Doctors Service Corps, Inc., Plaintiff, Appellant, v. Bern Budd, Defendant, Respondent.
    Supreme Court, Appellate Term, First Department,
    November 18, 1924.
    Municipal Court, city of New York — motions and orders — court lacks power to deny motion to restore for trial calendar case on “ reserved generally" calendar — denial of motion for order to restore action to calendar of Municipal Court of city of New York for trial deemed proper exercise of discretion and not appealable.
    The Municipal Court of the city of New York is without power to deny a motion to restore for trial a case on the “ reserved generally ” calendar of that court.

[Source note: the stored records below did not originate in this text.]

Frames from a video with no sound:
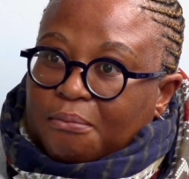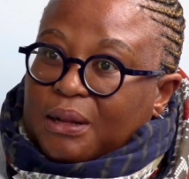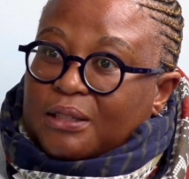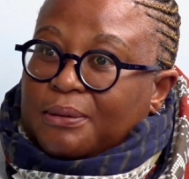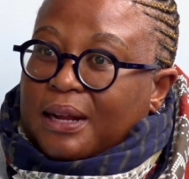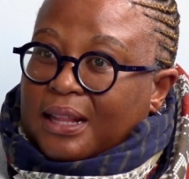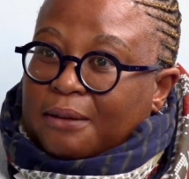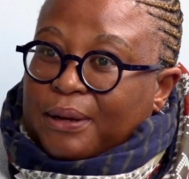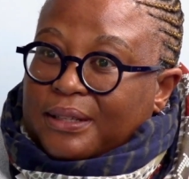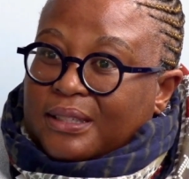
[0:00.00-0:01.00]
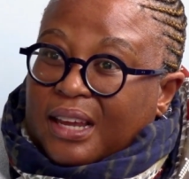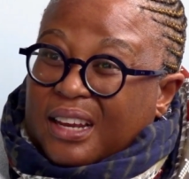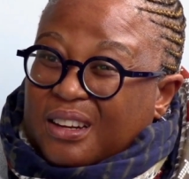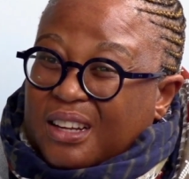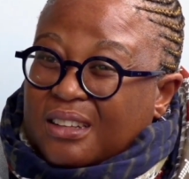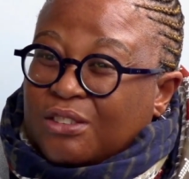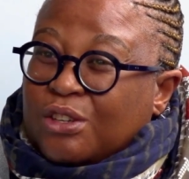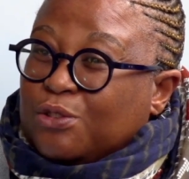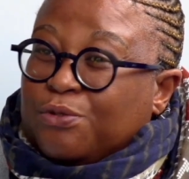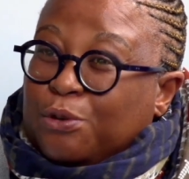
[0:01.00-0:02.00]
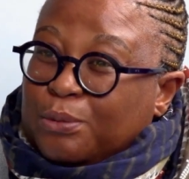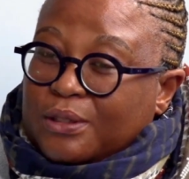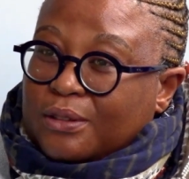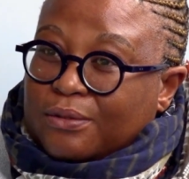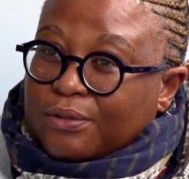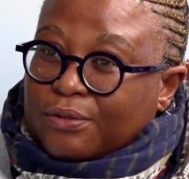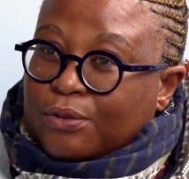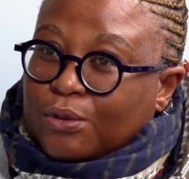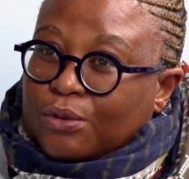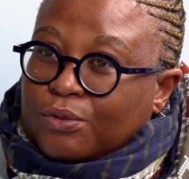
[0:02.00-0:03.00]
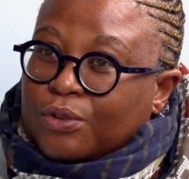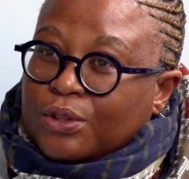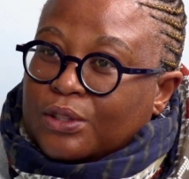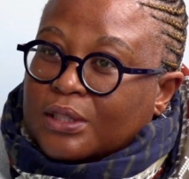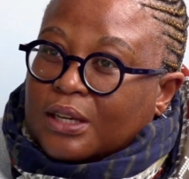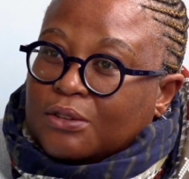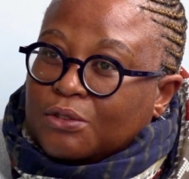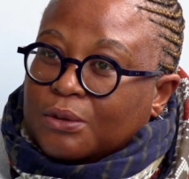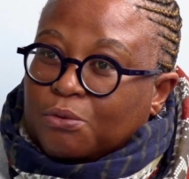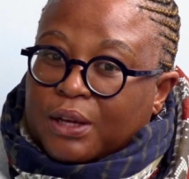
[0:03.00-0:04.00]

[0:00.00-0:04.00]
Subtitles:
Multiply that by 10, transformative for this country.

    However, the denial of plaintiff’s motion to restore a case to the calendar of the Municipal Court of the city of New York for trial was proper and not appealable, where it appears clearly from the record that the order was a proper exercise of the court’s discretion in controlling the affidavits received by it.

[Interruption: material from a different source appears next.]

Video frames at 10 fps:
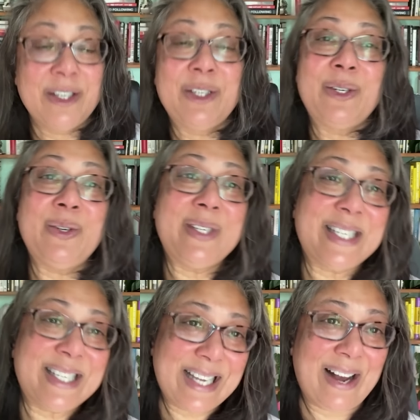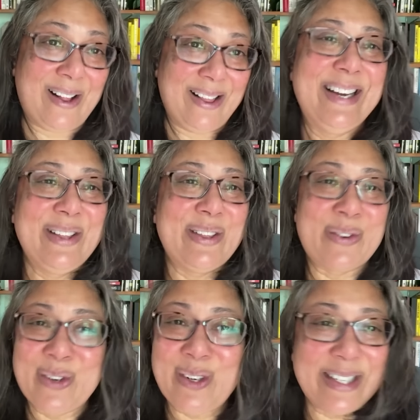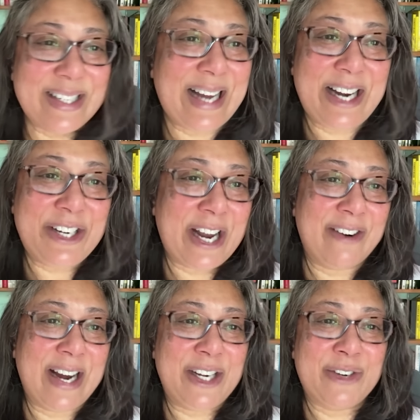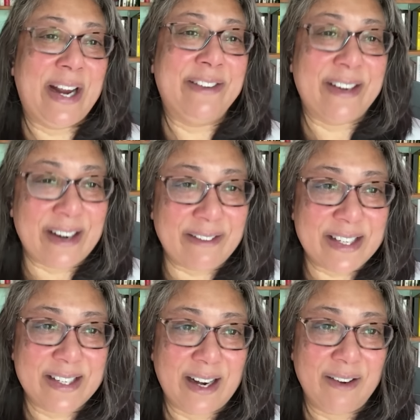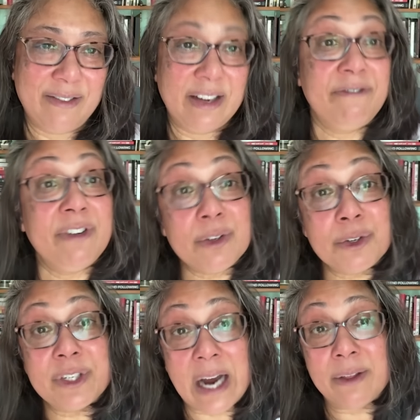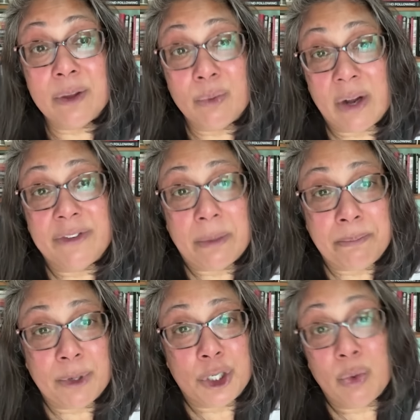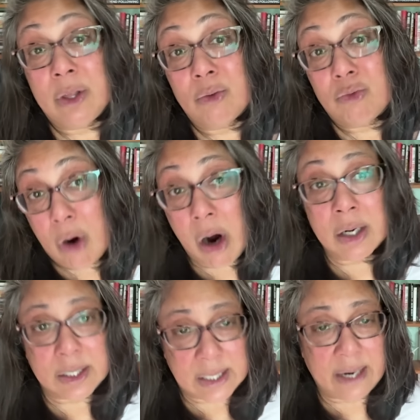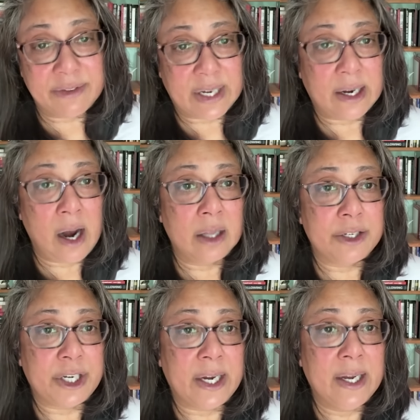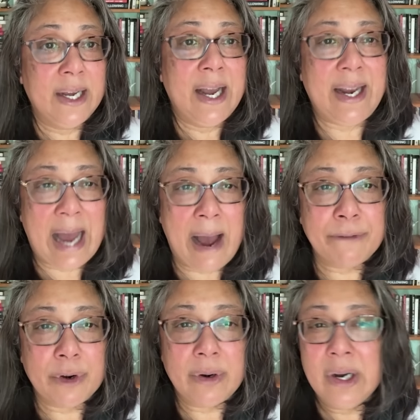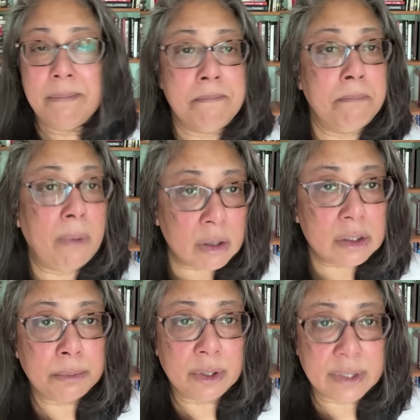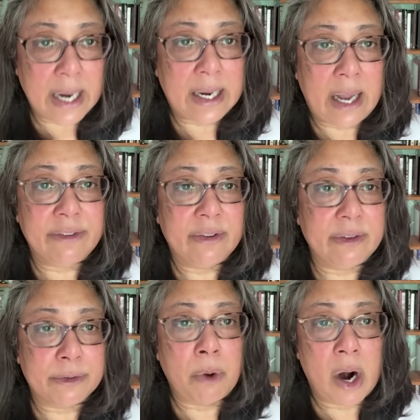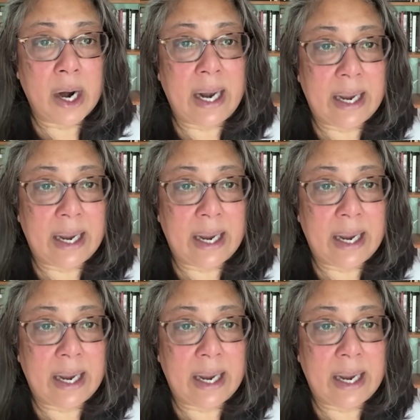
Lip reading: to sell. The rule does not generate trades in and of itself. It filters out the ones that put you on the wrong side of psychology. And after multiple decades in this market, I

    Appeal by plaintiff from an order of the Municipal Court of the city of New York, borough of Manhattan, ninth district, denying plaintiff’s motion for an order to restore this action to the calendar for trial with leave to renew upon proper papers and the payment of ten dollars costs.
    
      Morris P. Schaffer (Howard C. Lake, of counsel), for the appellant.
    
      Budd & Coffey (Harold J. Cloutman, of counsel), for the respondent.
   Per Curiam.

The denial of a motion to restore for trial a case on the “ reserved generally” calendar has been held to be an order that the Municipal Court has not the power to make and is, therefore, appealable. Rossmann v. Serventi, 177 N. Y. Supp. 855. The motion under consideration in that case was denied without terms or qualifications. The instant order appears clearly from the record to have been a proper exercise of the court’s discretion in controlling the nature of affidavits received by it. For that reason the order was a proper one, and, therefore, not appealable.

Appeal dismissed.

All concur; present, Gut, Bijur and Mullan, JJ.